═════ Provided records ═════

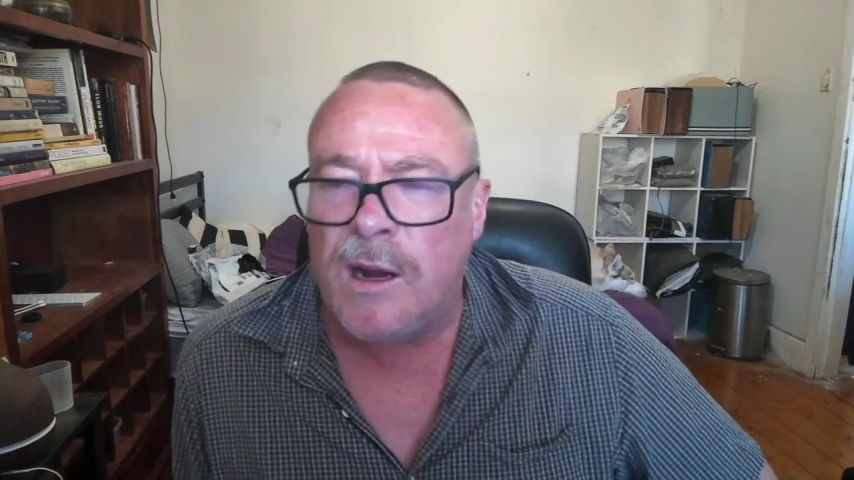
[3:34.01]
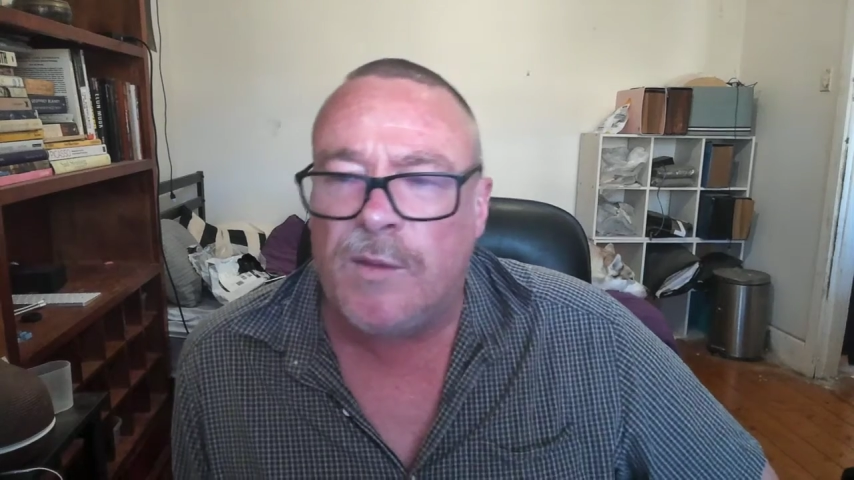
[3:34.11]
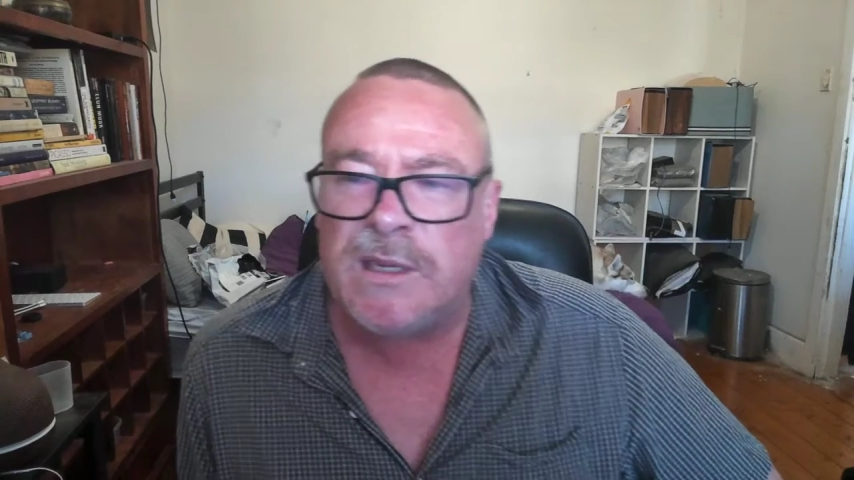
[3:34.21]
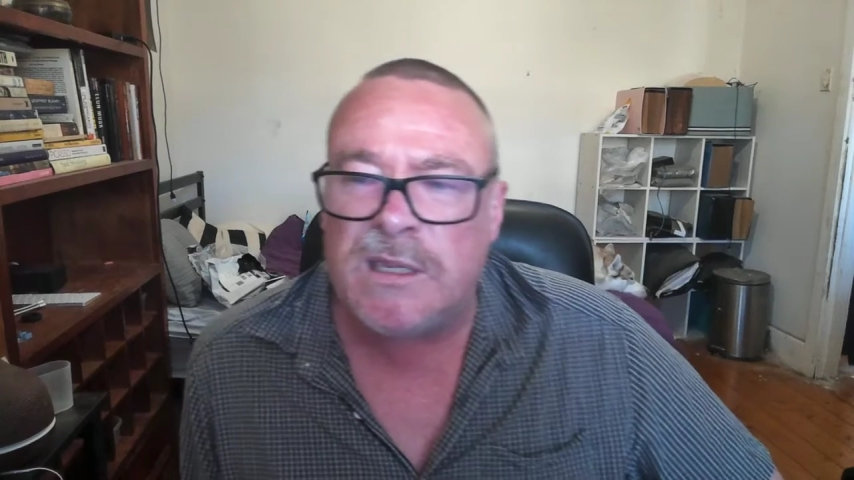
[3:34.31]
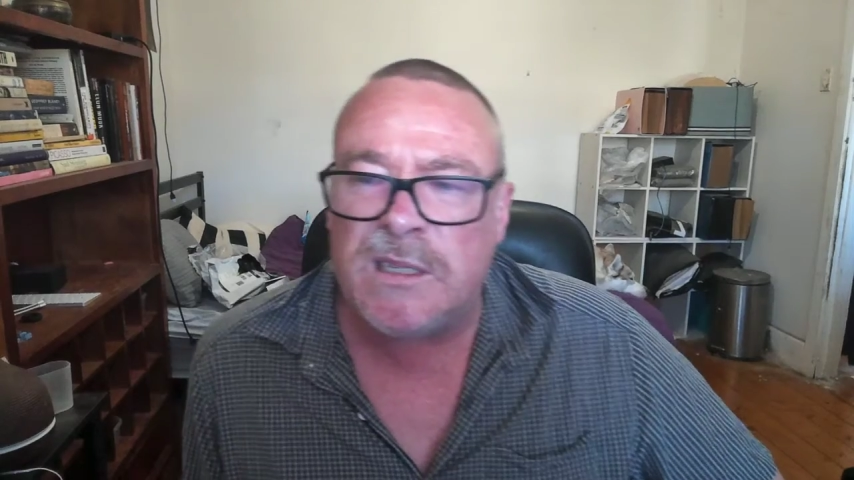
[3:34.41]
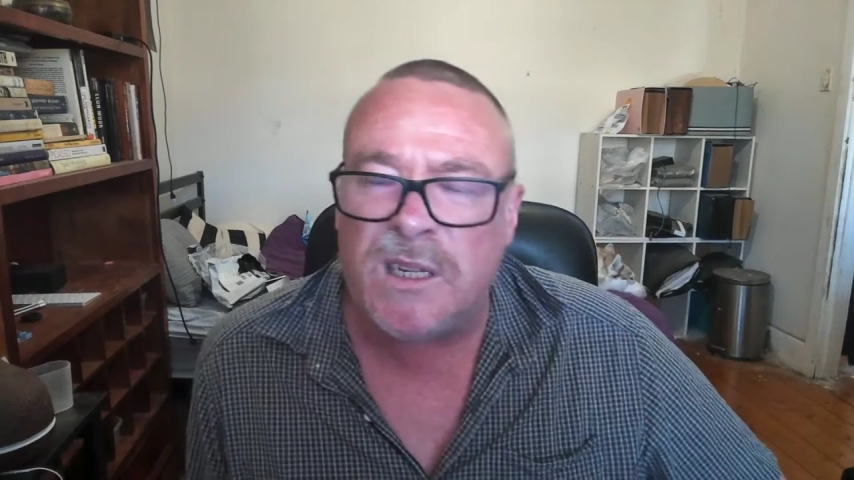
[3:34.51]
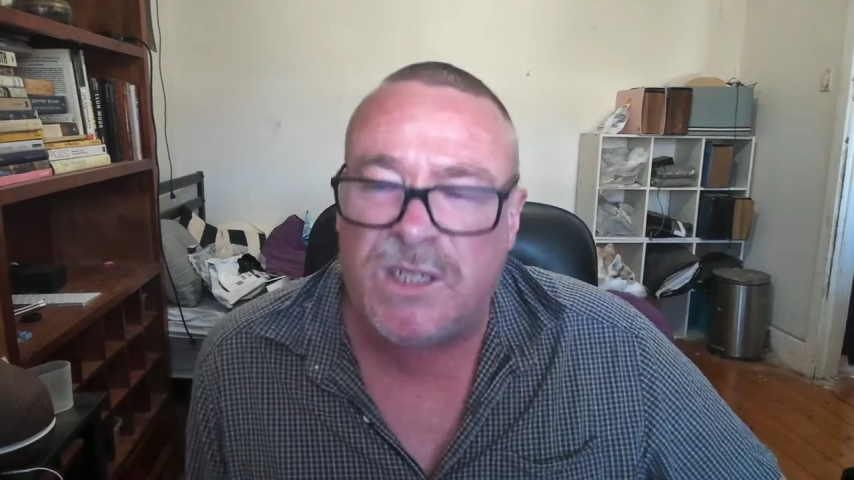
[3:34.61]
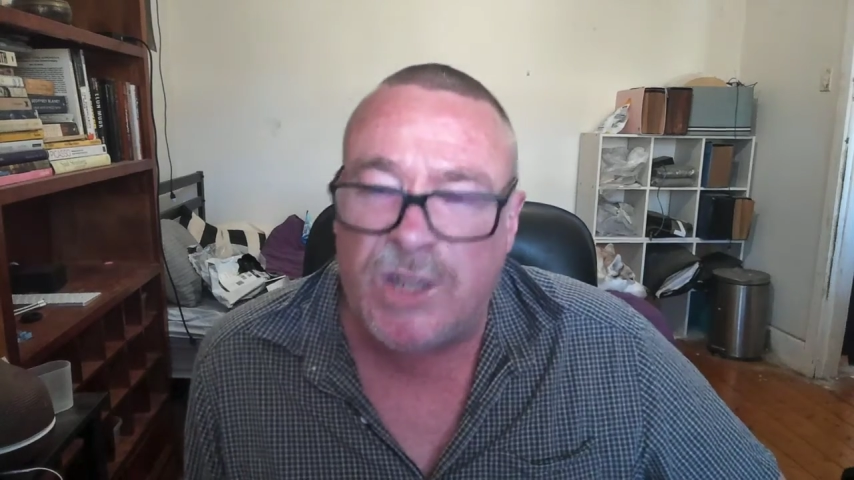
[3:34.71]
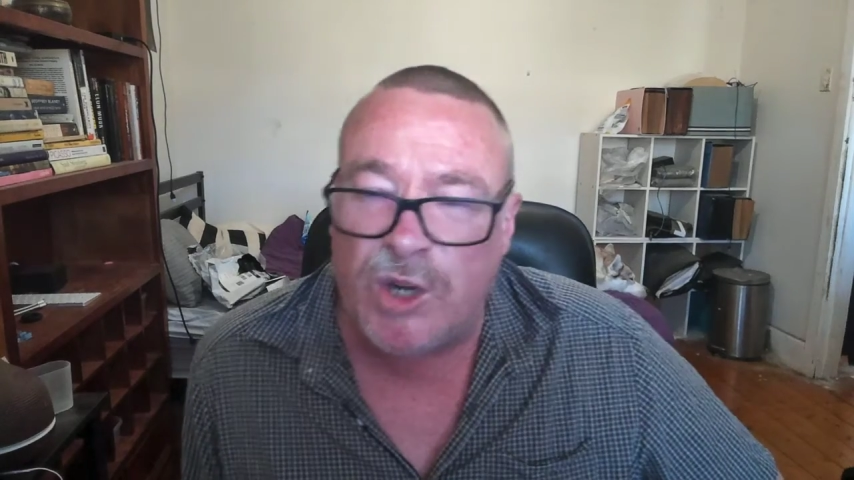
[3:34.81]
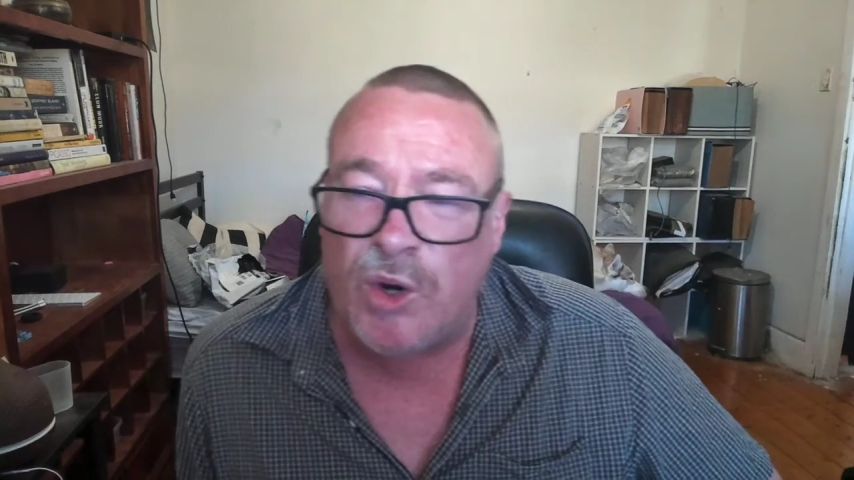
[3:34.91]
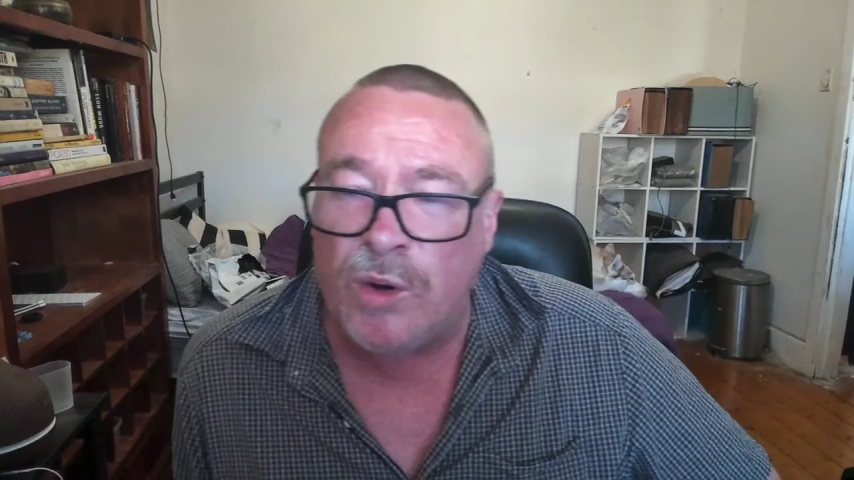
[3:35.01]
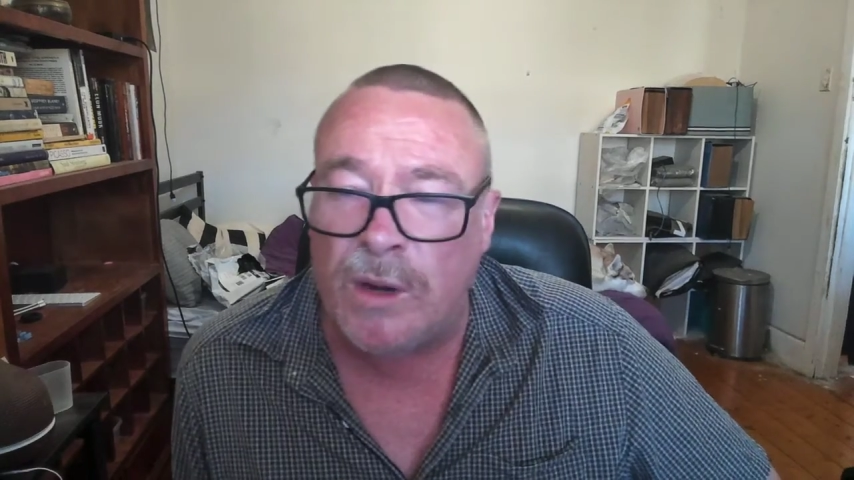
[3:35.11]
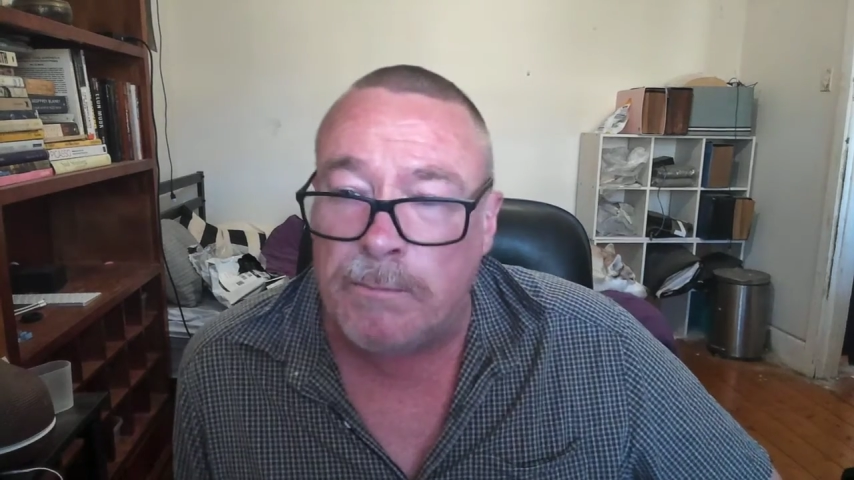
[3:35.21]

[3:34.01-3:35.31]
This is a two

═════

◆ Activity ◆
An exact reproduction of the data is needed, with no pictures included.

◆ Result for this task ◆
[3:34.01]
[3:34.11]
[3:34.21]
[3:34.31]
[3:34.41]
[3:34.51]
[3:34.61]
[3:34.71]
[3:34.81]
[3:34.91]
[3:35.01]
[3:35.11]
[3:35.21]

[3:34.01-3:35.31]
This is a two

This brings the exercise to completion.